**TASK INSTRUCTIONS**:
Give back every line of the data, word for word.

**ENTRIES PROVIDED**:
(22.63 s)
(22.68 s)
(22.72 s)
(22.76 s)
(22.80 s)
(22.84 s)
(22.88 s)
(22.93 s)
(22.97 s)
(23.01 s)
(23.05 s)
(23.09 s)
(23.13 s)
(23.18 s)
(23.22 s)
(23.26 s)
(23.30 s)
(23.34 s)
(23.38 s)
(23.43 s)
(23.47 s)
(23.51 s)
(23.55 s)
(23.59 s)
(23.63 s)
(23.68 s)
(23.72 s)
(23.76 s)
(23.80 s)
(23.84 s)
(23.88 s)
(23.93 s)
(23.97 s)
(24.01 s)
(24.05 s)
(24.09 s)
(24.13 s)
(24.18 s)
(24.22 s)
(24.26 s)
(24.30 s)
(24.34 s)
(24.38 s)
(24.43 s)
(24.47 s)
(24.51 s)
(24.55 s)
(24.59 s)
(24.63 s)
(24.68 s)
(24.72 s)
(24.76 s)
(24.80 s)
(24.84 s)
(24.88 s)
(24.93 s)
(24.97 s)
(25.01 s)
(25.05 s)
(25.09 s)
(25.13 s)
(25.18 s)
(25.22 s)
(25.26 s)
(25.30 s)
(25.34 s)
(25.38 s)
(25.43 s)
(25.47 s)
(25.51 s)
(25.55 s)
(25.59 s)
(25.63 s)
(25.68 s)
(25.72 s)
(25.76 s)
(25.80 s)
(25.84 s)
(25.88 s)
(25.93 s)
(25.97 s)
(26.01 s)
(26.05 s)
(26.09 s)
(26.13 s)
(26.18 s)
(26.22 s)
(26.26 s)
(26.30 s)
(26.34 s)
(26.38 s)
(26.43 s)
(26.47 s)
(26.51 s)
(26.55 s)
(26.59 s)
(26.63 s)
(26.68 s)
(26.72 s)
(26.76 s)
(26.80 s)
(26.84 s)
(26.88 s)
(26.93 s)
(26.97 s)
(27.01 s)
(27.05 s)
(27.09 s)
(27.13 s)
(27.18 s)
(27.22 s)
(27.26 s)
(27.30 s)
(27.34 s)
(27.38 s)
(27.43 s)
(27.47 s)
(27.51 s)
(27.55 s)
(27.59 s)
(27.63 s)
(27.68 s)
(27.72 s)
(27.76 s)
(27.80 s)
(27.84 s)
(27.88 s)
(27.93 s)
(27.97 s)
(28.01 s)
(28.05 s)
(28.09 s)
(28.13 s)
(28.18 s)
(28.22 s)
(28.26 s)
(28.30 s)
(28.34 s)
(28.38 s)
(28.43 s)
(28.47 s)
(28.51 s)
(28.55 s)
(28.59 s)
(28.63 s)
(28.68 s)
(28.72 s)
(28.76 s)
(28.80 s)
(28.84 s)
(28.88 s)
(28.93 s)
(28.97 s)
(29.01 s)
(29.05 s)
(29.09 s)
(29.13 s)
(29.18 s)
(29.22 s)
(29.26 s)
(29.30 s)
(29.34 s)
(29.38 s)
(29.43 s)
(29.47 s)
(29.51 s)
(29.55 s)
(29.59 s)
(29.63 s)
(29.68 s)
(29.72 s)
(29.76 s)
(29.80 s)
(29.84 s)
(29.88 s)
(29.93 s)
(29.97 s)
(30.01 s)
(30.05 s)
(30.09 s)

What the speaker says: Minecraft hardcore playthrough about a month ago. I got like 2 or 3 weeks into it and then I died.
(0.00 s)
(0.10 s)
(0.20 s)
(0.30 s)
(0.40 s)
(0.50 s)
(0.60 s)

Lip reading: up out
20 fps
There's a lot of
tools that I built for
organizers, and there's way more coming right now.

**OUTPUT FOR THIS EXERCISE**:
(22.63 s)
(22.68 s)
(22.72 s)
(22.76 s)
(22.80 s)
(22.84 s)
(22.88 s)
(22.93 s)
(22.97 s)
(23.01 s)
(23.05 s)
(23.09 s)
(23.13 s)
(23.18 s)
(23.22 s)
(23.26 s)
(23.30 s)
(23.34 s)
(23.38 s)
(23.43 s)
(23.47 s)
(23.51 s)
(23.55 s)
(23.59 s)
(23.63 s)
(23.68 s)
(23.72 s)
(23.76 s)
(23.80 s)
(23.84 s)
(23.88 s)
(23.93 s)
(23.97 s)
(24.01 s)
(24.05 s)
(24.09 s)
(24.13 s)
(24.18 s)
(24.22 s)
(24.26 s)
(24.30 s)
(24.34 s)
(24.38 s)
(24.43 s)
(24.47 s)
(24.51 s)
(24.55 s)
(24.59 s)
(24.63 s)
(24.68 s)
(24.72 s)
(24.76 s)
(24.80 s)
(24.84 s)
(24.88 s)
(24.93 s)
(24.97 s)
(25.01 s)
(25.05 s)
(25.09 s)
(25.13 s)
(25.18 s)
(25.22 s)
(25.26 s)
(25.30 s)
(25.34 s)
(25.38 s)
(25.43 s)
(25.47 s)
(25.51 s)
(25.55 s)
(25.59 s)
(25.63 s)
(25.68 s)
(25.72 s)
(25.76 s)
(25.80 s)
(25.84 s)
(25.88 s)
(25.93 s)
(25.97 s)
(26.01 s)
(26.05 s)
(26.09 s)
(26.13 s)
(26.18 s)
(26.22 s)
(26.26 s)
(26.30 s)
(26.34 s)
(26.38 s)
(26.43 s)
(26.47 s)
(26.51 s)
(26.55 s)
(26.59 s)
(26.63 s)
(26.68 s)
(26.72 s)
(26.76 s)
(26.80 s)
(26.84 s)
(26.88 s)
(26.93 s)
(26.97 s)
(27.01 s)
(27.05 s)
(27.09 s)
(27.13 s)
(27.18 s)
(27.22 s)
(27.26 s)
(27.30 s)
(27.34 s)
(27.38 s)
(27.43 s)
(27.47 s)
(27.51 s)
(27.55 s)
(27.59 s)
(27.63 s)
(27.68 s)
(27.72 s)
(27.76 s)
(27.80 s)
(27.84 s)
(27.88 s)
(27.93 s)
(27.97 s)
(28.01 s)
(28.05 s)
(28.09 s)
(28.13 s)
(28.18 s)
(28.22 s)
(28.26 s)
(28.30 s)
(28.34 s)
(28.38 s)
(28.43 s)
(28.47 s)
(28.51 s)
(28.55 s)
(28.59 s)
(28.63 s)
(28.68 s)
(28.72 s)
(28.76 s)
(28.80 s)
(28.84 s)
(28.88 s)
(28.93 s)
(28.97 s)
(29.01 s)
(29.05 s)
(29.09 s)
(29.13 s)
(29.18 s)
(29.22 s)
(29.26 s)
(29.30 s)
(29.34 s)
(29.38 s)
(29.43 s)
(29.47 s)
(29.51 s)
(29.55 s)
(29.59 s)
(29.63 s)
(29.68 s)
(29.72 s)
(29.76 s)
(29.80 s)
(29.84 s)
(29.88 s)
(29.93 s)
(29.97 s)
(30.01 s)
(30.05 s)
(30.09 s)

What the speaker says: Minecraft hardcore playthrough about a month ago. I got like 2 or 3 weeks into it and then I died.
(0.00 s)
(0.10 s)
(0.20 s)
(0.30 s)
(0.40 s)
(0.50 s)
(0.60 s)

Lip reading: up out
20 fps
There's a lot of
tools that I built for
organizers, and there's way more coming right now.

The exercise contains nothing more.